Lemmatisation

Lemmatisation Preprocessing Morphology Information-Retrieval Language-Modelling Needs-Review

What it is

Lemmatisation is a text normalisation step that maps an inflected or derived word form to its canonical dictionary entry — its lemma. Where a stemmer chops suffixes by rule, a lemmatiser looks up (or derives) the grammatically correct base form: "better" → "good", "was" → "be", "corpora" → "corpus".

The lemma is always a real, dictionary-valid word. That distinguishes lemmatisation from stemming, which produces a stem that may not exist in any dictionary ("happiness" → "happi").

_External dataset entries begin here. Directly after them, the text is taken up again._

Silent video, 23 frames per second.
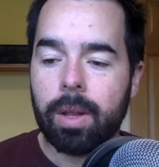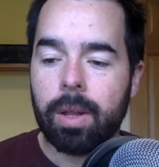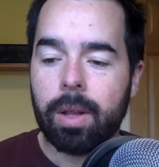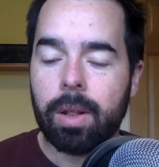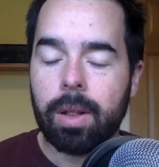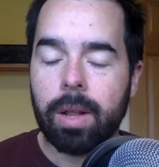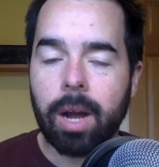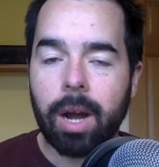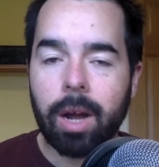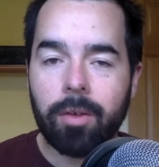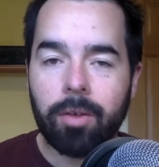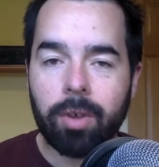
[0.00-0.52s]

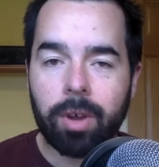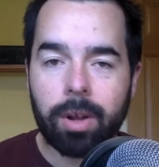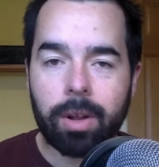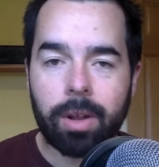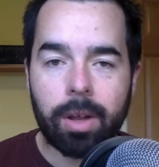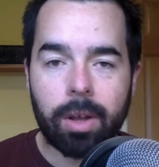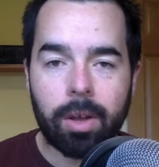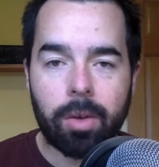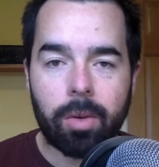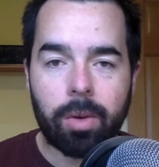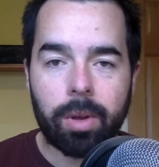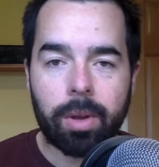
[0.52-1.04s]

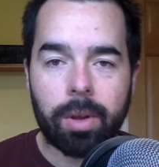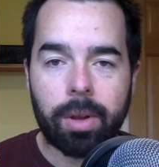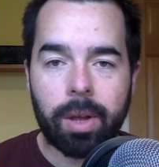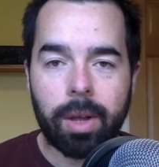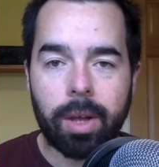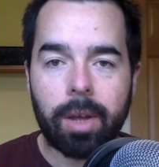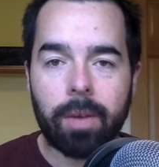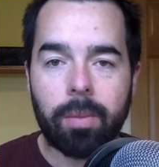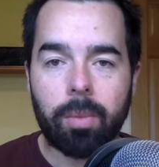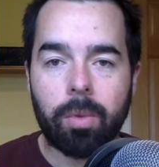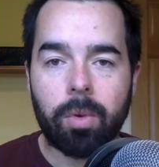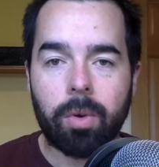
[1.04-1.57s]
logically you can
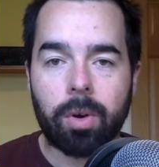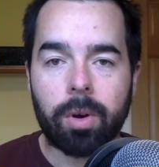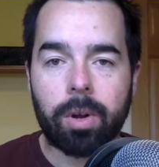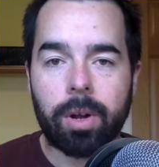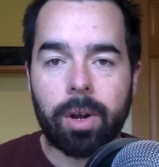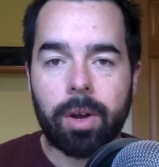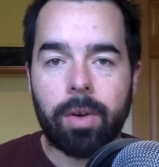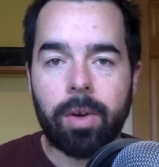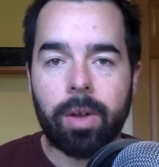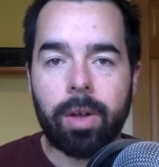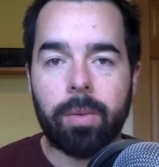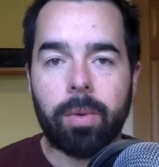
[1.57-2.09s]
think more
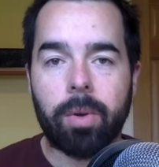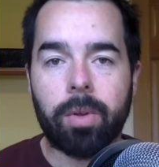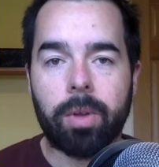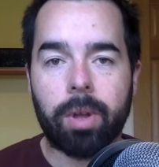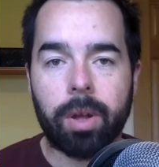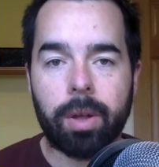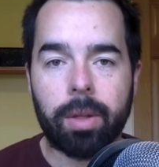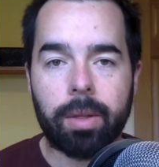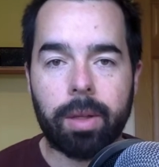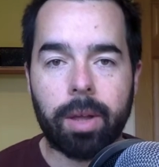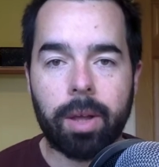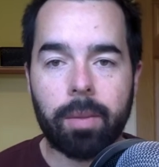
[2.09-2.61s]
clearly about
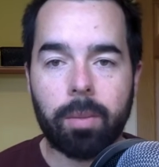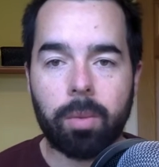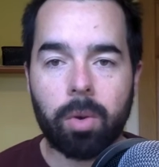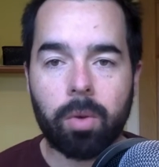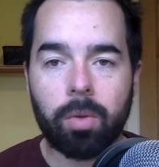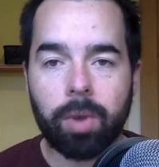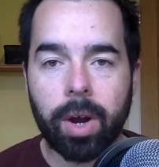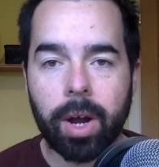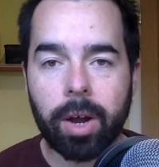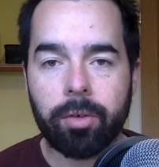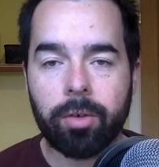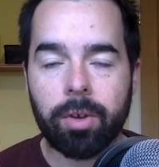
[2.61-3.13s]
things, think
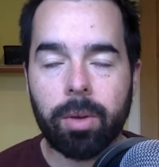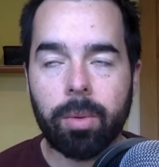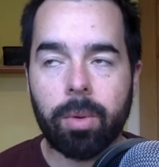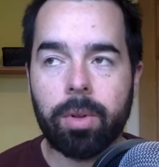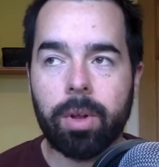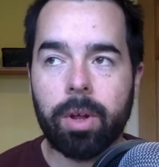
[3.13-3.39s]
more rationally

Two words with very different surface forms can share a lemma: "am", "is", "are", "was", "were" all lemmatise to "be". This conflation is linguistically correct — they are forms of the same lexeme — and it is something rule-based stemmers cannot achieve.

How it works

A lemmatiser typically combines two resources:

Part-of-speech (POS) tagging — the word’s grammatical role in the sentence must be known before the correct lemma can be chosen. The word "saw" lemmatises to "see" as a verb but to "saw" as a noun. Without POS information, a lemmatiser must guess or return multiple candidates.
Lexicon lookup — the tagger’s decision is used to index into a morphological lexicon (such as WordNet for English) that maps (surface_form, POS) pairs to lemmas. Entries are compiled from hand-curated dictionaries and, in modern systems, statistical morphological analysers trained on annotated corpora.

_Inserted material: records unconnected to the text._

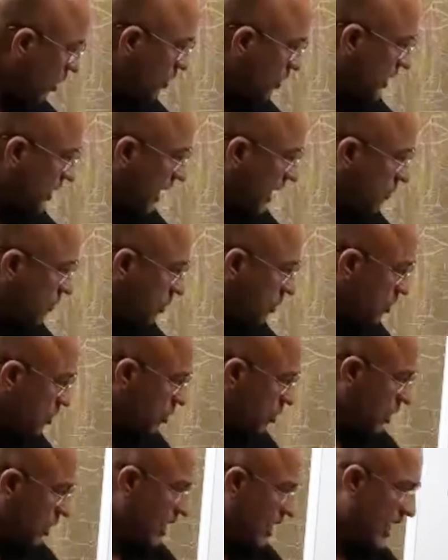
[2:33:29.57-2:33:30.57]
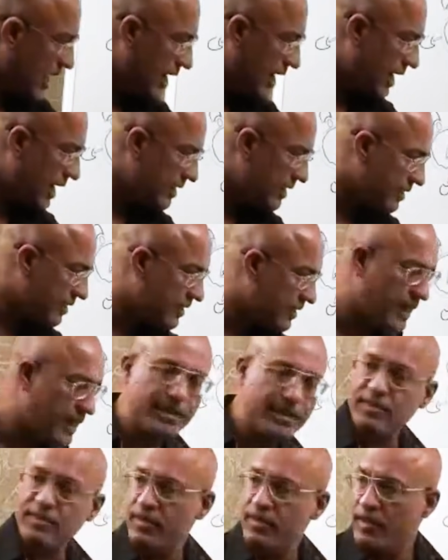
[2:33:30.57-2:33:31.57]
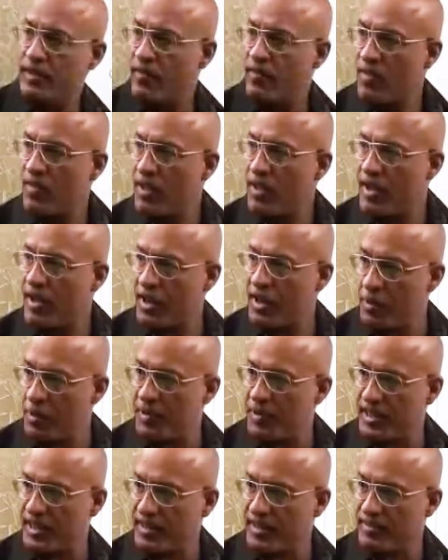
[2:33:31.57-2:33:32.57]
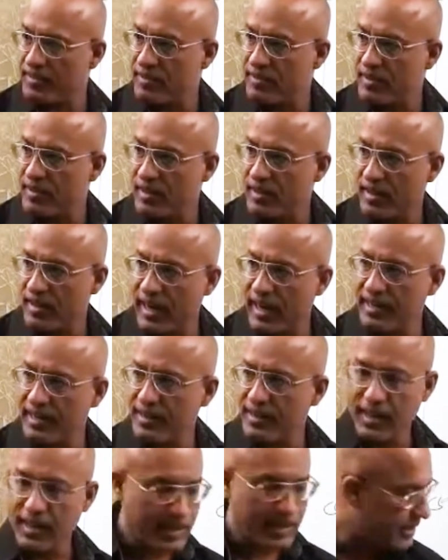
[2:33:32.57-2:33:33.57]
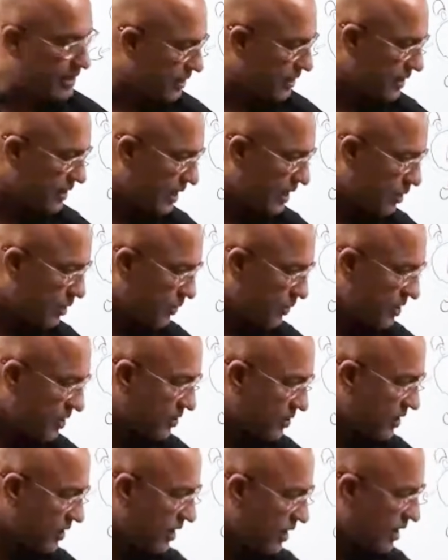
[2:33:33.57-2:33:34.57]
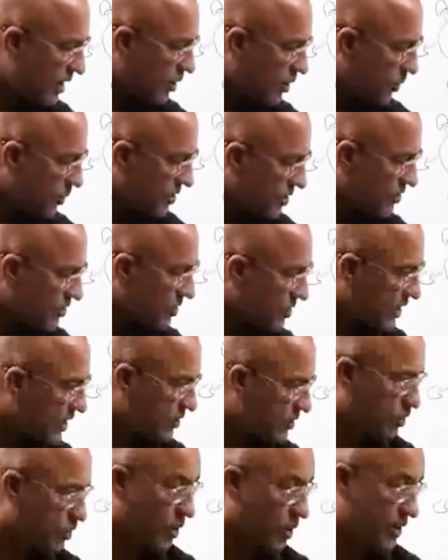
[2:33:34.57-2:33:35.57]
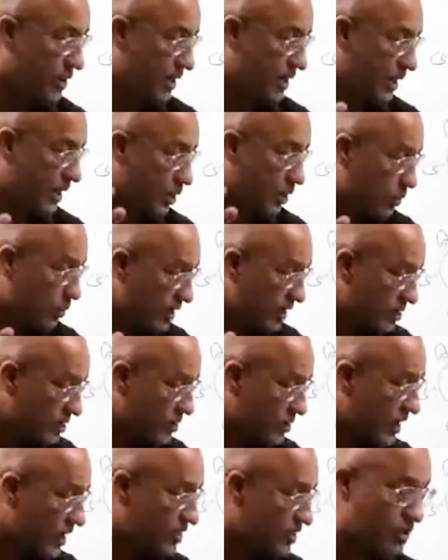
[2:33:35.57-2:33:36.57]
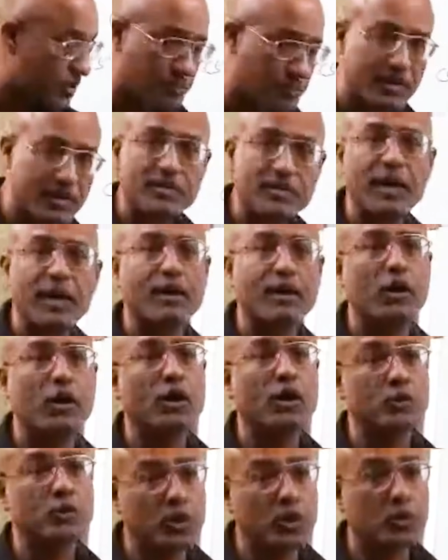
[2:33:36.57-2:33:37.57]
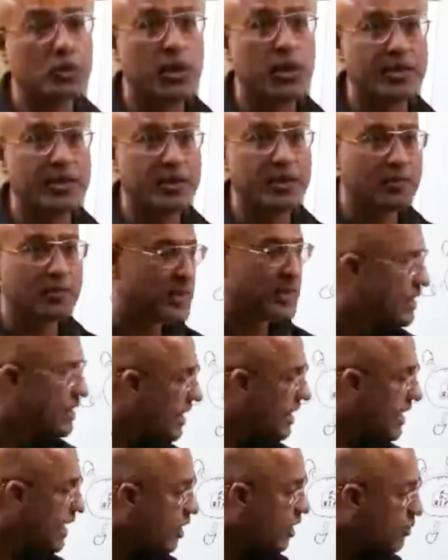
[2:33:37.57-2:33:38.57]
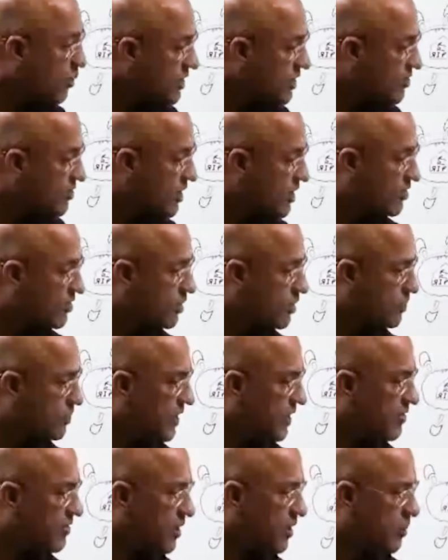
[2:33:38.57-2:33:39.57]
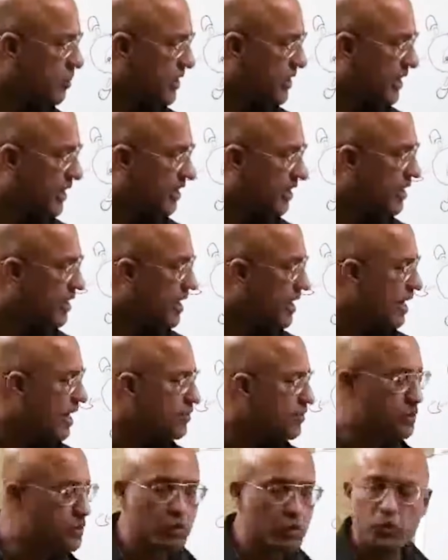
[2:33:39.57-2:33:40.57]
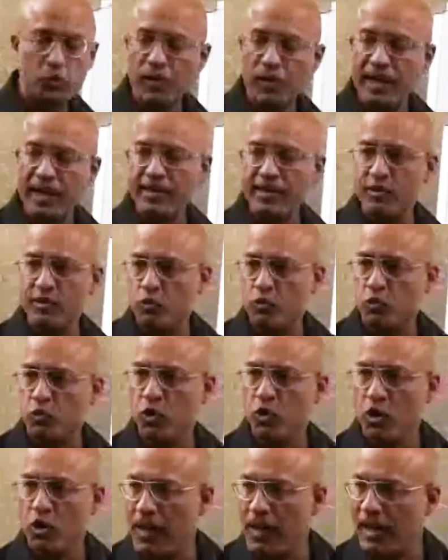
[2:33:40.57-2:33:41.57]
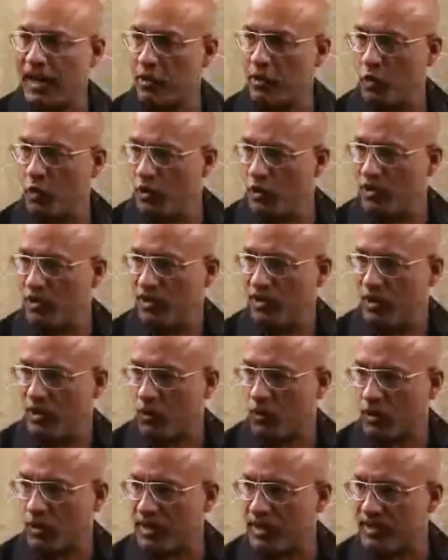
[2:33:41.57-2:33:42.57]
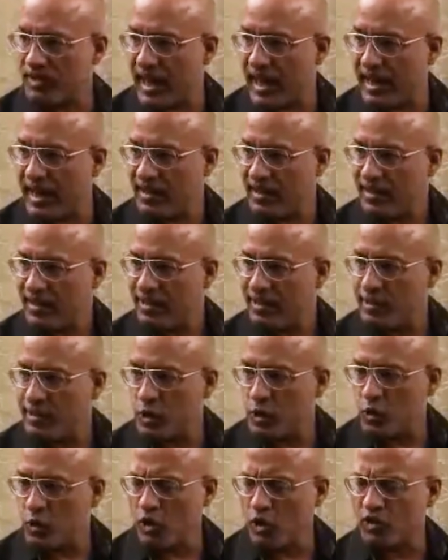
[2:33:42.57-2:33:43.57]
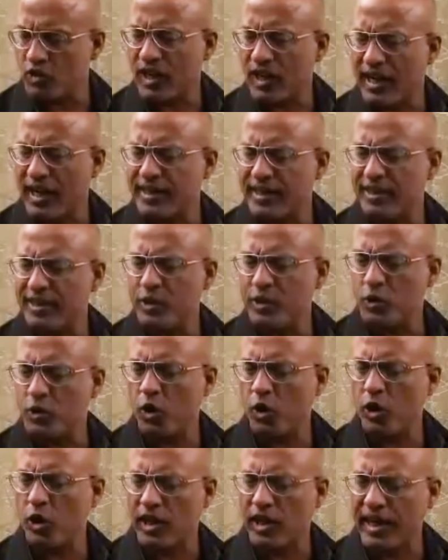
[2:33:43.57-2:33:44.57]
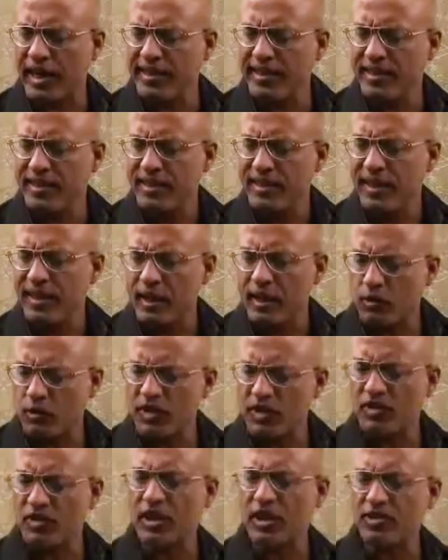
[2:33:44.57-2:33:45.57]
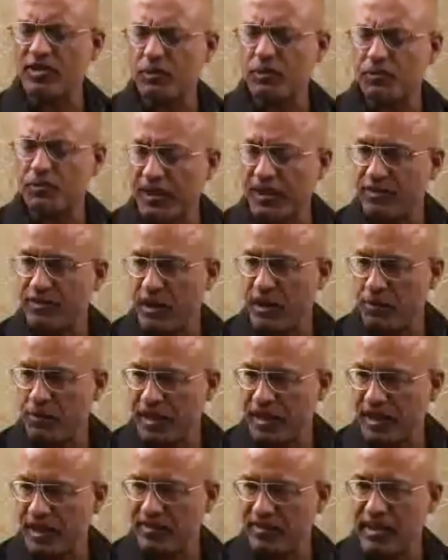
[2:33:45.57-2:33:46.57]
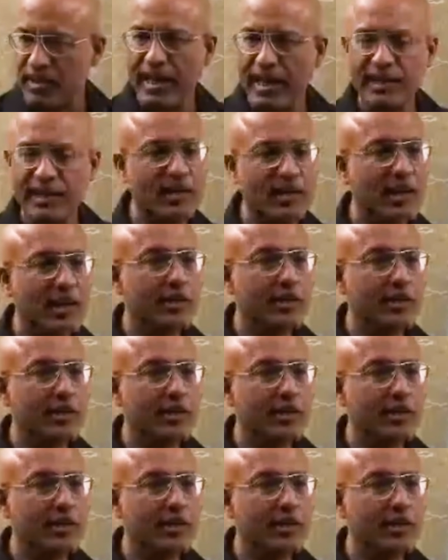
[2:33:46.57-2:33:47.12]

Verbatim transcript: we came to uh, integrase inhibitor, right integrate reverse uh, reverse sorry reverse transcriptase thank god you are correcting me reverse transcriptase inhibitor if you apply the pseudo molecules what was that nucleoside nucleotide reverse transcriptase inhibitors like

The lookup proceeds roughly as follows:

token = "running"
pos   = VERB          # from the POS tagger

entry = lexicon.lookup(token, pos)
# → ("run", VERB)

lemma = entry.base_form
# → "run"

When a form is absent from the lexicon, most lemmatisers fall back to rule-based morphological analysis — essentially a softer form of stemming applied only in the OOV case.

Example

Input	POS	Lemma
`running`	VERB	`run`
`better`	ADJ	`good`
`corpora`	NOUN	`corpus`
`geese`	NOUN	`goose`
`was`	VERB	`be`
`saw`	VERB	`see`
`saw`	NOUN	`saw`
`studies`	VERB	`study`
`studies`	NOUN	`study`

The "saw" row illustrates why POS context is indispensable: the same surface form has two different lemmas depending on grammatical role.

Variants and history

WordNet lemmatiser (morphy). WordNet’s built-in morphological engine, morphy, uses a list of exception forms combined with detachment rules for English. It is the lemmatiser exposed by NLTK’s WordNetLemmatizer. Simple and fast, but requires explicit POS input and degrades on verbs with complex inflections.

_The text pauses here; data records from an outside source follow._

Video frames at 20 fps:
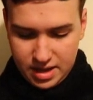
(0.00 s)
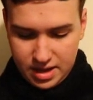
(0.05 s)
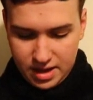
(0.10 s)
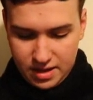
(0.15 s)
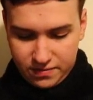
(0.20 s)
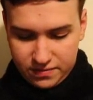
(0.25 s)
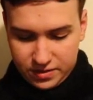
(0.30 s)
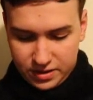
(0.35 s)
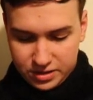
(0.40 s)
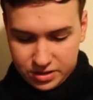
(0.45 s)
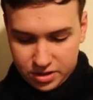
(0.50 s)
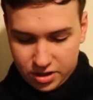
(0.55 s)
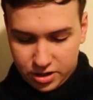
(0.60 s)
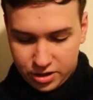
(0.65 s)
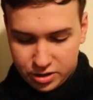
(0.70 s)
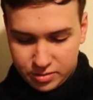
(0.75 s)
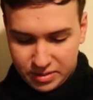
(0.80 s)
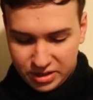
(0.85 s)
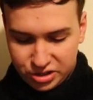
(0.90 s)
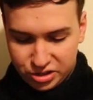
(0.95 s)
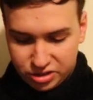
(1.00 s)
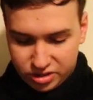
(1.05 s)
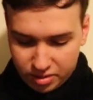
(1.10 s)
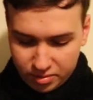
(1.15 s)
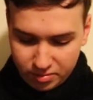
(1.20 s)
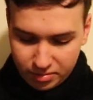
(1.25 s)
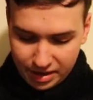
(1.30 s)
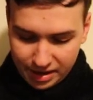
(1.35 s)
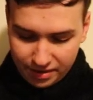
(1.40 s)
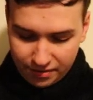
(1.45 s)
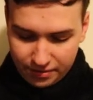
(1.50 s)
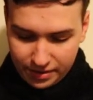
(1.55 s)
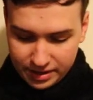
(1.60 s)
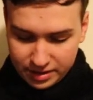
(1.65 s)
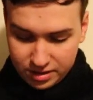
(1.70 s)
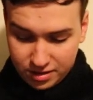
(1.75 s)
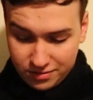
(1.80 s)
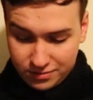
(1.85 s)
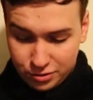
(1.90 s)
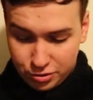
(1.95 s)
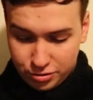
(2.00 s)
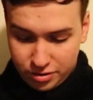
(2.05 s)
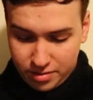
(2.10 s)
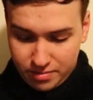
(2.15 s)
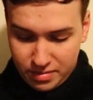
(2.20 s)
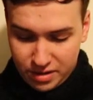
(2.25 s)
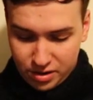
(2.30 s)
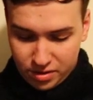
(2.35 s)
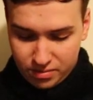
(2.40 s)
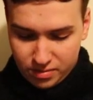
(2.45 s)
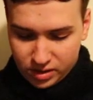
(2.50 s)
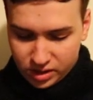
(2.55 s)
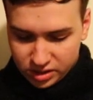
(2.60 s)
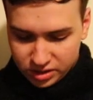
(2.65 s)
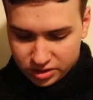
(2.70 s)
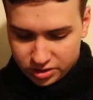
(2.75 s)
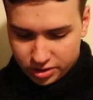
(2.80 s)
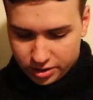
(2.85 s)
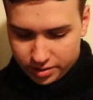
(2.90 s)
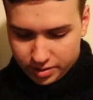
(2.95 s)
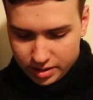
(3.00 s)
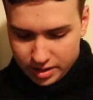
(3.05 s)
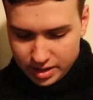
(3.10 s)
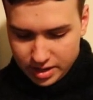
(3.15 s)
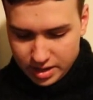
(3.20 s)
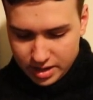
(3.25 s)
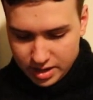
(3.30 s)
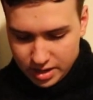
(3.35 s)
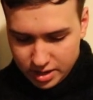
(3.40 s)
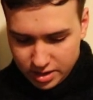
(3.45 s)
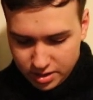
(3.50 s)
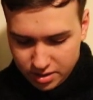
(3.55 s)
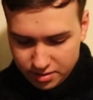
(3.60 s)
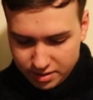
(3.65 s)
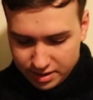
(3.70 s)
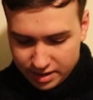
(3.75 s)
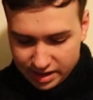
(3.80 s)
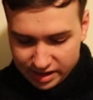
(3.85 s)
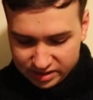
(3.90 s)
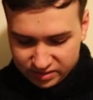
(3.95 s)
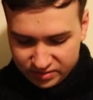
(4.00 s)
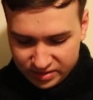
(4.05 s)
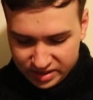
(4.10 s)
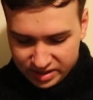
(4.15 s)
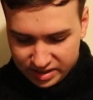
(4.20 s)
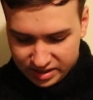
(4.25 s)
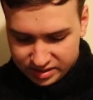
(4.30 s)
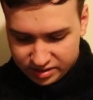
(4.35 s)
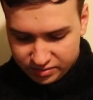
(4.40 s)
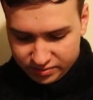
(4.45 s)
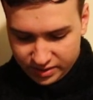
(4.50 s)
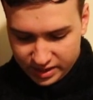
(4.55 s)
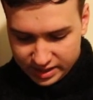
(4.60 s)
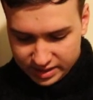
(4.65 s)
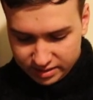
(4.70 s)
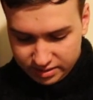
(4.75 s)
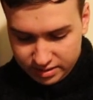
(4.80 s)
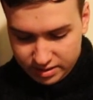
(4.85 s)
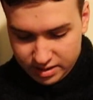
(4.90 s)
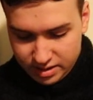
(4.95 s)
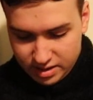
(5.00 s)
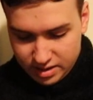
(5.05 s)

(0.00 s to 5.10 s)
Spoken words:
If this card is special summoned by effect of Dream Mirror monster, you can activate this effect.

spaCy. Modern spaCy models include an integrated lemmatiser trained jointly with the tagger and parser. The POS tag is inferred automatically; the user receives lemmas directly from token.lemma_. Coverage and accuracy depend on the language model: en_core_web_sm vs en_core_web_trf produce meaningfully different results on difficult cases.

UDPipe and Stanza. Universal Dependencies-based pipelines (UDPipe, Stanford Stanza) produce lemmas as part of full morphosyntactic analysis. These are better choices for non-English languages or when downstream tasks need full morphological features.

Rule-based lemmatisers. Some systems — including older Lucene MorfologikFilter integrations — use compiled finite-state transducers (FSTs) rather than hash-table lookups, trading flexibility for speed and compact memory footprint.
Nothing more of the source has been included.